В это время вернулся от кибиток Абдул: не прикажет ли что бачка-царь — и слышит — говорит что-то старый Захаров, а что, понять невозможно. Присел Абдул по ту сторону куста и ждет, когда разговору царя с Захаровым конец будет. А разговор там то вскинется, то угаснет… И вдруг видит Абдул: бросил старик посох и повалился пред царем-бачкою на колени, припал морщинистым лбом к траве степной и возопил:
— Друже мой, друже! Царь ты есть… — И всхлипнул. — Мужайся, свет Емельян. Во прахе пред тобой лежу, поклоняюсь тебе, свет, радетелю сирых, убогих… Так вот и всему народу, пославшему меня, глаголати буду: есть ты, Емельян, воистину царь — вожак всенародный…
Тут Абдул понял, что нельзя мешать беседе, и ползком удалился прочь, а как оглянулся назад, не было уже при царе старика Захарова: исчез в сумраке, как сквозь землю провалился. И чуть погодя — пронзительный свист. То бачка-царь вложил пальцы в рот и оглушительно три раза свистнул.
— Эгей, Абдул, коня!
Опрометью Абдул за конем. Подал царю поводья, помог бачке сесть в седло. Белый конь понес седока мглистой степью, только гул шел под звездами.
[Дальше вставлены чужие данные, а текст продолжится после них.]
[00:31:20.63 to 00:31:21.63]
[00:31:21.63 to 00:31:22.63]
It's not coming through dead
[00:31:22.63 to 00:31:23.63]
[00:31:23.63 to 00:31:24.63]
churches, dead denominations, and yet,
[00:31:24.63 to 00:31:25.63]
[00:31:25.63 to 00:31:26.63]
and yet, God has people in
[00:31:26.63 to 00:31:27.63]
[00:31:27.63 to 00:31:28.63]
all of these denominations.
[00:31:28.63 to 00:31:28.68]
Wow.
С гиком, с присвистом скакал Емельян Иваныч и выкрикивал, сам не свой, встречу ветру:
— Будя в чужой харе ходить! Бу-дя-а-а-а… Не хочу больше по свету — протухлым покойником… Живой я! Живой! Москву возьму, царь-колокол, царь-пушку… Нате, сукины дети! Пир, фиверки, звоны по всем царствам. Я вождь ваш… А кто не уверует — башку долой. Казню, всех казню! Великие крови пущу…
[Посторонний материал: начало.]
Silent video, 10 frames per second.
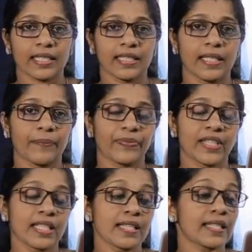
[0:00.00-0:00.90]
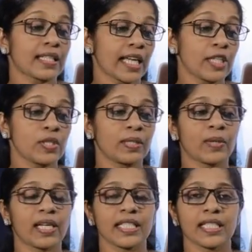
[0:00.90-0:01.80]
that is right to
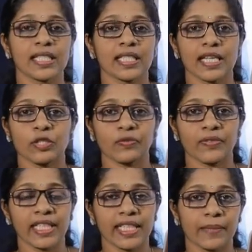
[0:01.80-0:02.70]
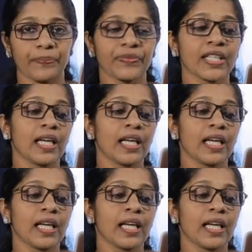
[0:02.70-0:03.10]
equality, right to freedom,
В ту же самую ночь подле яркого костра расположились на белой кошме атаманы. Они приказали подать себе спелых арбузов, чтобы утолить жажду после жирного ужина. Их было пятеро: Овчинников, Творогов, Чумаков, Перфильев, Федульев.
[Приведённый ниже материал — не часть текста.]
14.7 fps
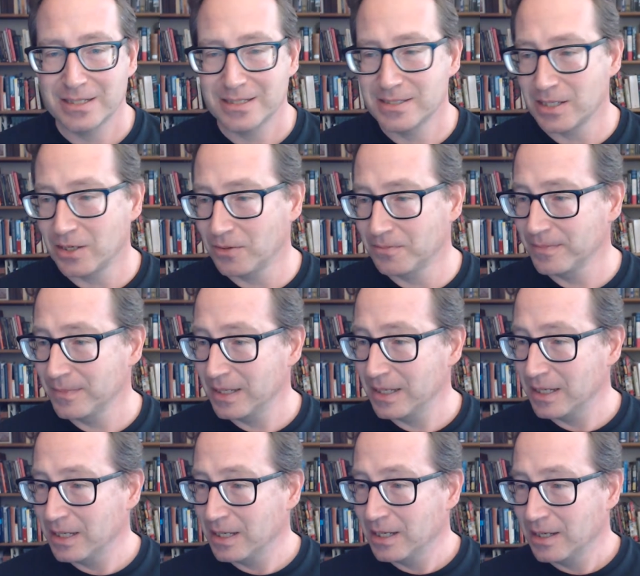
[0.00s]
So
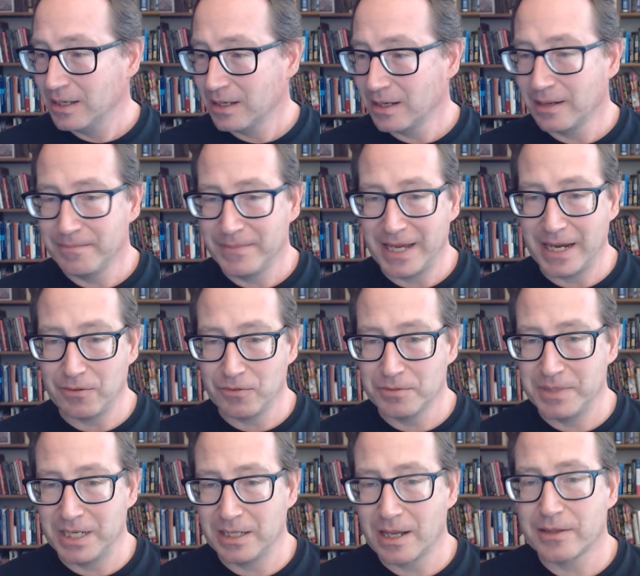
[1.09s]
that would
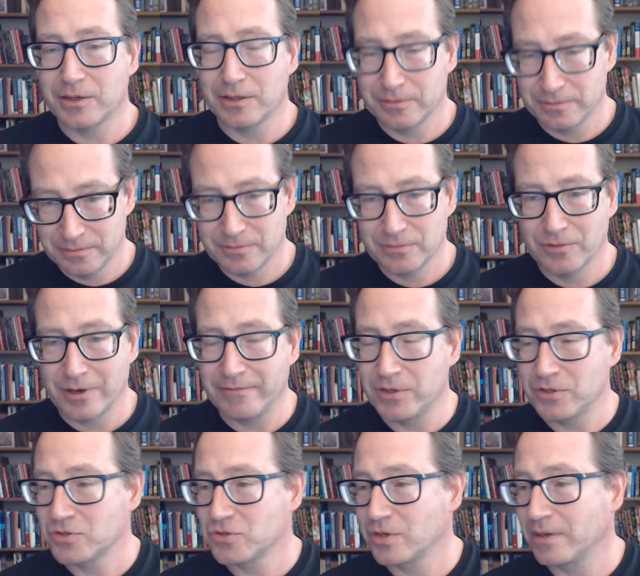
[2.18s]
be another
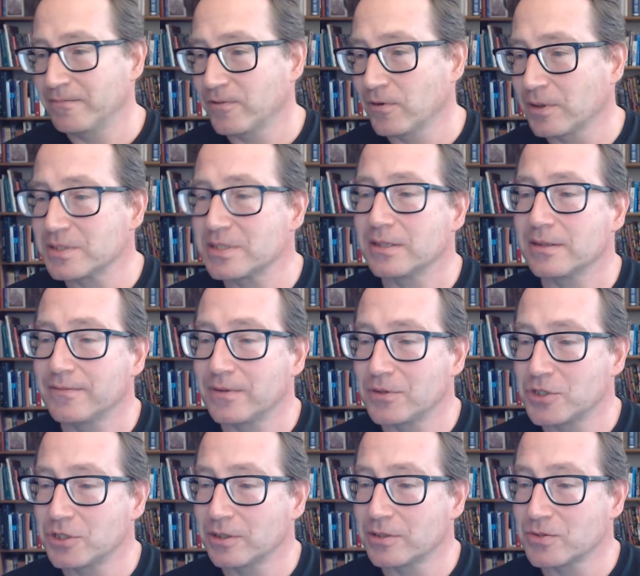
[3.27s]
revenue stream for us in the
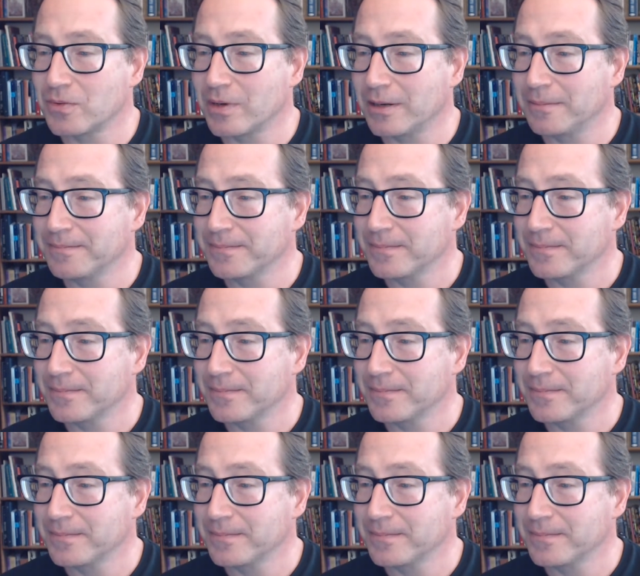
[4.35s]
future as well.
— …А как в царицыных манифестах пишут, так оно и есть, — продолжал молодцеватый видный Творогов, муж красотки Стеши. По борту его нарядного чекменя с галунами тянется толстая золотая цепь к часам, на пальцах три драгоценных перстня. — Макся Горшков — скобленое рыло — жив ли, нет ли, все уверял меня по первости: это царь, это царь… А мы сами насмотрелись, какой он царь…
— Да и парнишка Трошка пробалтывается Нениле, — ввязался Чумаков, заглатывая сочный кусок арбуза и прикрывая ладонью длинную бороду, чтоб не замочить, — пробалтывается парнишка, что, мол, царь-то ваш не кто прочий, как мой батька.
— Хоть, может, он и не царь, а лучше царя дела вершит, — сказал Перфильев, сверкая исподлобья на Чумакова злобными глазами.
— А поди-ка ты, Перфиша, к журавлю на кочку! — крикнул Творогов. — Не он, а мы воюем, тот же Овчинников. В цари-то мы кого хошь могли поставить.